Primaquine Phosphate Oral tablet
What is this medicine?
PRIMAQUINE (PRIM a kwin) is used to treat or prevent malaria infections.
This medicine may be used for other purposes; ask your health care provider or pharmacist if you have questions.
What should I tell my health care provider before I take this medicine?
They need to know if you have any of these conditions:
anemia or other blood disorders
glucose 6-phosphate dehydrogenase (G6PD) deficiency
an unusual or allergic reaction to primaquine, chloroquine, iodoquinol, other medicines, foods, dyes, or preservatives
pregnant or trying to get pregnant
How should I use this medicine?
Take this medicine by mouth with a glass of water. Follow the directions on the prescription label. Take your doses at regular intervals. Do not take your medicine more often than directed.
Talk to your pediatrician regarding the use of this medicine in children.

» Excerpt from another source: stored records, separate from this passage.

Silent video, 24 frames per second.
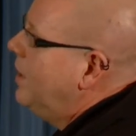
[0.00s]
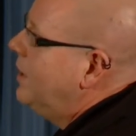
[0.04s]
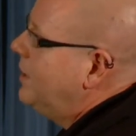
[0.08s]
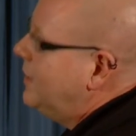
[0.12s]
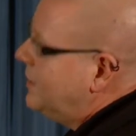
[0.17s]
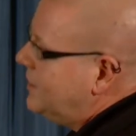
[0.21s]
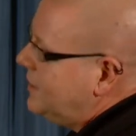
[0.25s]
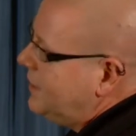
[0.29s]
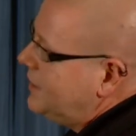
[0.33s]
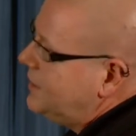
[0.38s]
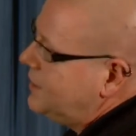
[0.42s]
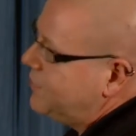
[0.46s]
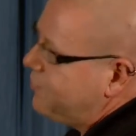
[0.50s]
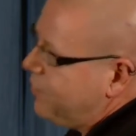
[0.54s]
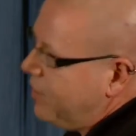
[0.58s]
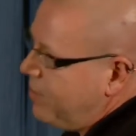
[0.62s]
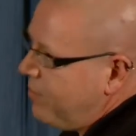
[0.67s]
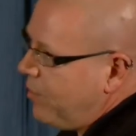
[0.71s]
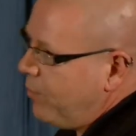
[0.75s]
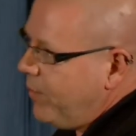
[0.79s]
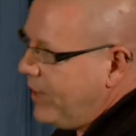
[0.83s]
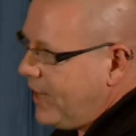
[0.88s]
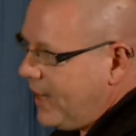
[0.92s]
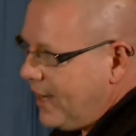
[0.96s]
disease-free,
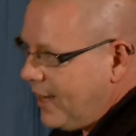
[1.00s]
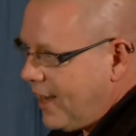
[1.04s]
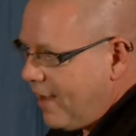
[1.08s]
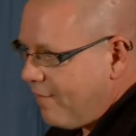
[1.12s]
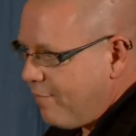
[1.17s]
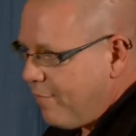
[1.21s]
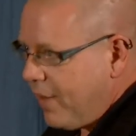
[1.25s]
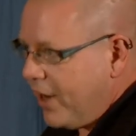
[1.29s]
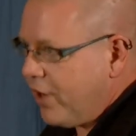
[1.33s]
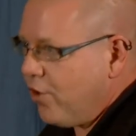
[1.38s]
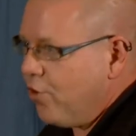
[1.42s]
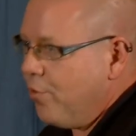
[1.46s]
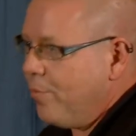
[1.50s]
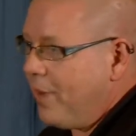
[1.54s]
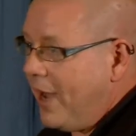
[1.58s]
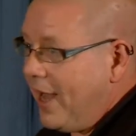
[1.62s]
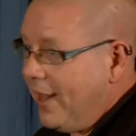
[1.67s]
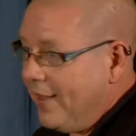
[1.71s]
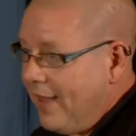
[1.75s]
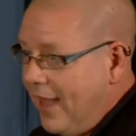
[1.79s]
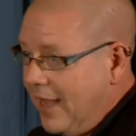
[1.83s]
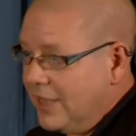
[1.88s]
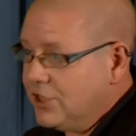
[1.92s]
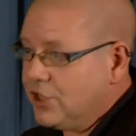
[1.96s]
but we didn't have
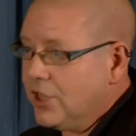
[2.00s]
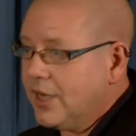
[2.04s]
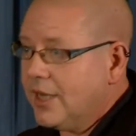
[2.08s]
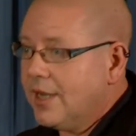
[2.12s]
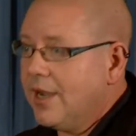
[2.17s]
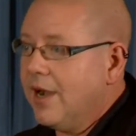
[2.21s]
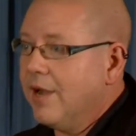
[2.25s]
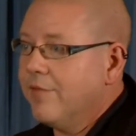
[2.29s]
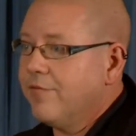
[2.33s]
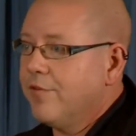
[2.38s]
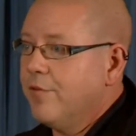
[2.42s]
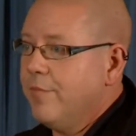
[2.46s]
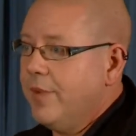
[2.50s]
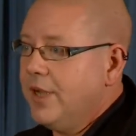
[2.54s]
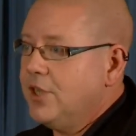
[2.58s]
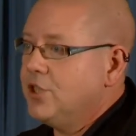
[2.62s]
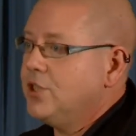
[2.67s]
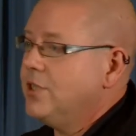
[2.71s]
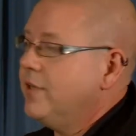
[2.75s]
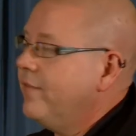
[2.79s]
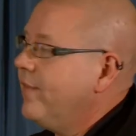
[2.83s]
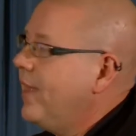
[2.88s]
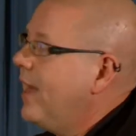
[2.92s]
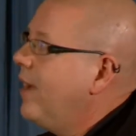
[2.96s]
microbiologic
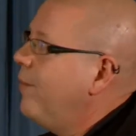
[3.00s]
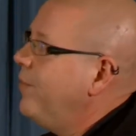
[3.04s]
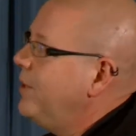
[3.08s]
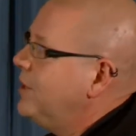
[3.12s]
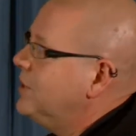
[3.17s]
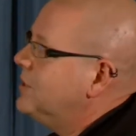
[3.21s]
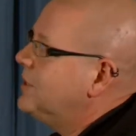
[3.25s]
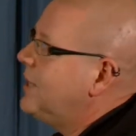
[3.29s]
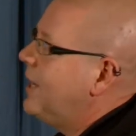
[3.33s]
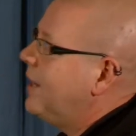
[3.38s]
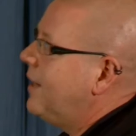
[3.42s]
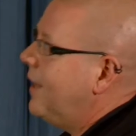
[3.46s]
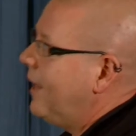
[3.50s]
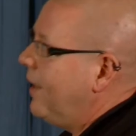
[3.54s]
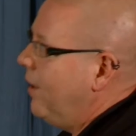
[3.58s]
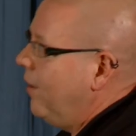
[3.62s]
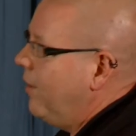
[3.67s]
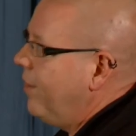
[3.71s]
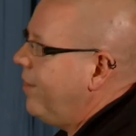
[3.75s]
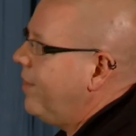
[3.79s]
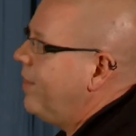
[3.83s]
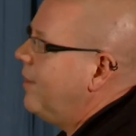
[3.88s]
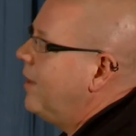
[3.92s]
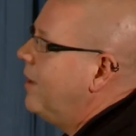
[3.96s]
confirmation of that. We just had a
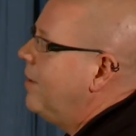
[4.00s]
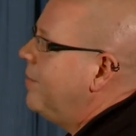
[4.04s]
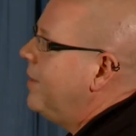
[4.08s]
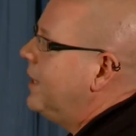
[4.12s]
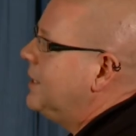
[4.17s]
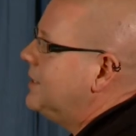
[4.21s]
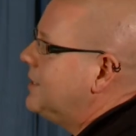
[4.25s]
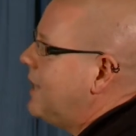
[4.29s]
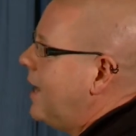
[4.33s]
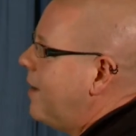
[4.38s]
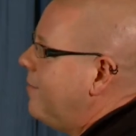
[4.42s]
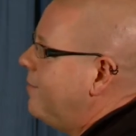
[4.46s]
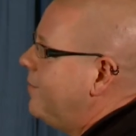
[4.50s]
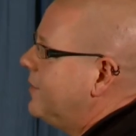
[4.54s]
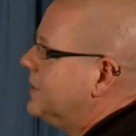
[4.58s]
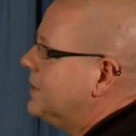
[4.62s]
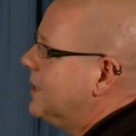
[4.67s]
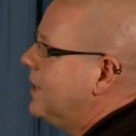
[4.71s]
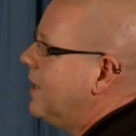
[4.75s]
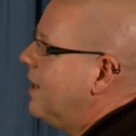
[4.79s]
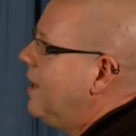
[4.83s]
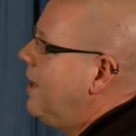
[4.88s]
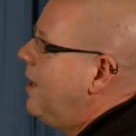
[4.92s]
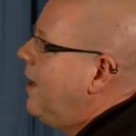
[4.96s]
health exam
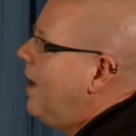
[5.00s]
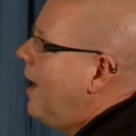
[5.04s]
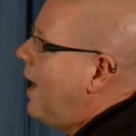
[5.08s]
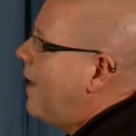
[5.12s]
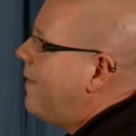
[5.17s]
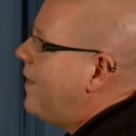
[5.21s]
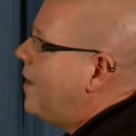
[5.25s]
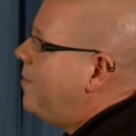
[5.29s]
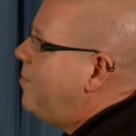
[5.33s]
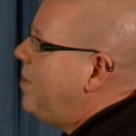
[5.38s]
visit. And then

While this drug may be prescribed for selected conditions, precautions do apply.
Overdosage: If you think you have taken too much of this medicine contact a poison control center or emergency room at once.
NOTE: This medicine is only for you. Do not share this medicine with others.
What if I miss a dose?
If you miss a dose, take it as soon as you can. If it is almost time for your next dose, take only that dose. Do not take double or extra doses.
What may interact with this medicine?
This list may not describe all possible interactions. Give your health care provider a list of all the medicines, herbs, non-prescription drugs, or dietary supplements you use. Also tell them if you smoke, drink alcohol, or use illegal drugs. Some items may interact with your medicine.
What should I watch for while using this medicine?
Tell your doctor or health care professional if your symptoms do not start to get better in a few days. If you are taking this medicine for a long time, visit your doctor or health care professional for regular checks. If you notice any changes in your vision see your eye doctor for an eye exam.
You may get drowsy or dizzy. Do not drive, use machinery, or do anything that needs mental alertness until you know how this medicine affects you. Do not stand or sit up quickly, especially if you are an older patient. This reduces the risk of dizzy or fainting spells.
While in areas where malaria is common, you should take steps to prevent being bit by mosquitos. This includes staying in air-conditioned or well-screened rooms to reduce human-mosquito contact, sleep under mosquito netting, preferably one with pyrethrum-containing insecticide, wear long-sleeved shirts or blouses and long trousers to protect arms and legs, apply mosquito repellents containing DEET to uncovered areas of skin, and use a pyrethrum-containing flying insect spray to kill mosquitos.
If your urine becomes a dark color, tell your prescriber or health care professional as soon as you can.
What side effects may I notice from receiving this medicine?
Side effects that you should report to your doctor or health care professional as soon as possible:
allergic reactions like skin rash, itching or hives, swelling of the face, lips, or tongue
hallucination, loss of contact with reality
feeling faint or lightheaded
fever or infection
pale, discolored skin
unusual bleeding or bruising
unusually weak or tired
Side effects that usually do not require medical attention (report to your doctor or health care professional if they continue or are bothersome):
stomach cramps, pain
This list may not describe all possible side effects. Call your doctor for medical advice about side effects. You may report side effects to FDA at 1-800-FDA-1088.
Where should I keep my medicine?
Keep out of the reach of children.
Store at room temperature between 15 and 30 degrees C (59 and 86 degrees F). Keep container tightly closed. Throw away any unused medicine after the expiration date.